Для каждого из нас красота есть цель и средство, мерило всего. Красота – это хорошо, это правильно. Красота – это круто. Разумеется, я тут говорю не только и не столько о физической красоте, а о красоте вообще. О красоте духовной. О благородстве поступка, душевного движения. О гармонии отношений.
Я не доверяю красоте и гармонии. Я верю в уродливое. Уродливое всегда честнее. Превратить красивое в безобразное можно только одним способом: разрушив его. Применив насилие.
Я его уважаю, насилие.
Еще полчаса дороги под землей, в красивом вагоне, с пересадкой на недавно открытой, очень красивой станции «Трубная». Любой школьник скажет, что московское метро – самое красивое в мире.
Мой дед в тридцать третьем году строил одну из красивейших станций – «Сокол» – и параллельно учился на историческом факультете Московского университета. Строил и учился, пока особый отдел не выяснил, что дед – кулацкий сын. В те годы органы госбезопасности представляли собой мощный и гармоничный механизм. Работали с размахом, эффективно и красиво. Деда выгнали отовсюду, практически в один день. Он собирался покончить с собой, но не смог, и правильно сделал; иначе я бы не родился.
На «Тульской» еще красивее, прямо дух захватывает. Высотное здание налоговой службы, рядом – еще выше – арбитражный суд.
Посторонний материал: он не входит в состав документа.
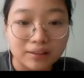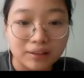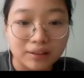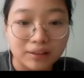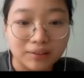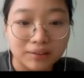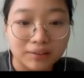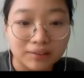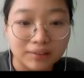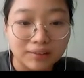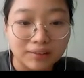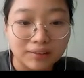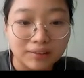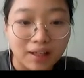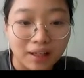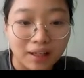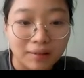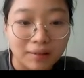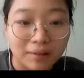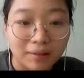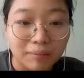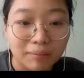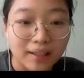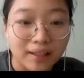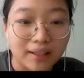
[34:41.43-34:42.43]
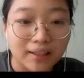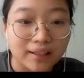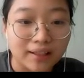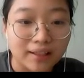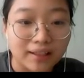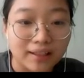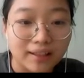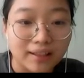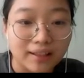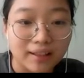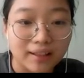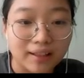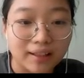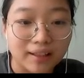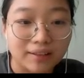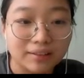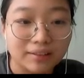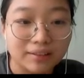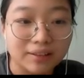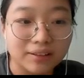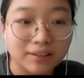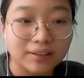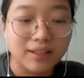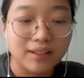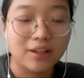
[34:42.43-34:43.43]
So like p, they
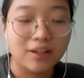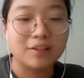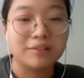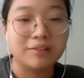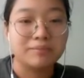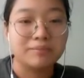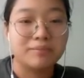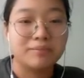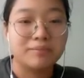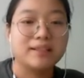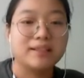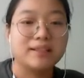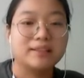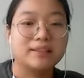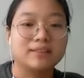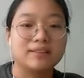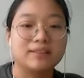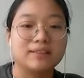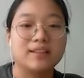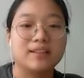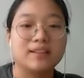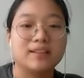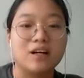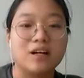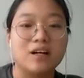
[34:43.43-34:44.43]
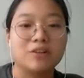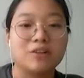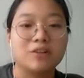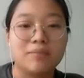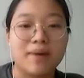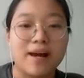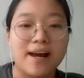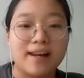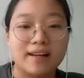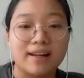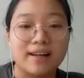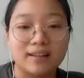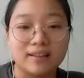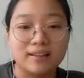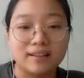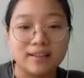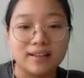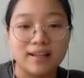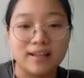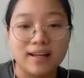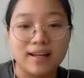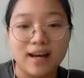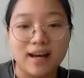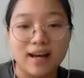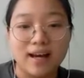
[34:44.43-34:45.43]

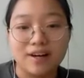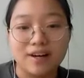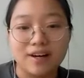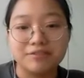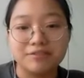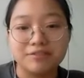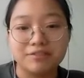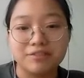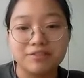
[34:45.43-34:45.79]
automatically have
До моей лавки пять минут пешком по узкому переулку.
Сначала надо миновать ворота, пройти семь шагов мимо будки охраны, потом открыть дверь. Ворота всегда настежь, а дверь – незаперта. Я потянул ручку, но тяжелая железная створа не подалась. Я потянул сильнее – с тем же успехом. Уперся ногой, приложил силу – ничего.
– Эй, эй! – крикнул охранник. – Не ломай, ебты!
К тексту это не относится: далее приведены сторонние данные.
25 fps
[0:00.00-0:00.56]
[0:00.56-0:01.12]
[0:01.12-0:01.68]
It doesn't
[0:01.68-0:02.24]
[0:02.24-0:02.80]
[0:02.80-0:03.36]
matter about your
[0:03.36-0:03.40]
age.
Силы во мне, семидесятикилограммовом, насквозь прокуренном, не много. Руку еще могу сломать или нос, но стальной заслон – никогда. Наш невротик выругался; впрочем, полушепотом. Опять рванул. Он любит разрушать, и вдобавок ему до тошноты, до зубовного скрежета надоела эта дверь, крашенная серо-коричневым, ежедневно одинаковым движением открываемая на протяжении многих лет; и слегка перекошенные ворота, и семь шагов мимо будки, и квадратная мусорная урна в пятнах высохшей слюны (плевали явно не снайперы). И охранник тоже надоел.
Он меня знал, конечно. Не по имени, но в лицо. Подошел, звеня ключами. Отодвинул плечом, схватил за запястье, без церемоний оторвал пальцы от скобы. Сообщил, отмыкая замок:
– Распоряжение коменданта. С сего дня дверь держать закрытой. Понял, ебты?
Нет, я все понимал. Я его понимал лучше, чем он сам себя понимал. Ему было за пятьдесят, и он всего только охранял ворота, а я ежедневно фланировал мимо него то в галстуке, то в дубленой куртке, озабоченный делец. Здоровался, конечно, но не за руку. Также было понятно, что охраняет он не меня и не имущество моей конторы, он охраняет здание, ото всех, в том числе от тех, кто арендует здесь комнаты, он работает на хозяина недвижимости; при чем тут я?
После подземных приключений, после панического бегства из метро, после забега по ступеням эскалатора 1 невротик ничего не соображал, ощущал слабость, в голове словно пузыри лопались. Он промолчал, фиксируя
ощущения: чужое плечо давит, чужая ладонь отжимает, чужая кожа, сухая, шершавая, заскорузлая, но не грубая, как у пролетария или крестьянина; обычная кожа ленивого самца в начале старости.
Я ничего не сказал. Восклицать что-то вроде «Нельзя ли повежливее?!» – не мой стиль. Было бы лучше и доходчивее ответно нахамить, пригрозить, обматерить – иначе говоря, поставить на место. Но невротик не сделал и этого. Только опустил ниже голову и шагнул в дверной проем. Секунда – и решение оформилось. Оно давно зрело, копилось по каплям, лужицей на дне души, а сейчас вдруг стало ясно, что жидкость не простая, она горит, и вот – вспыхнула, и текучий огонь мгновенно пропитал меня всего.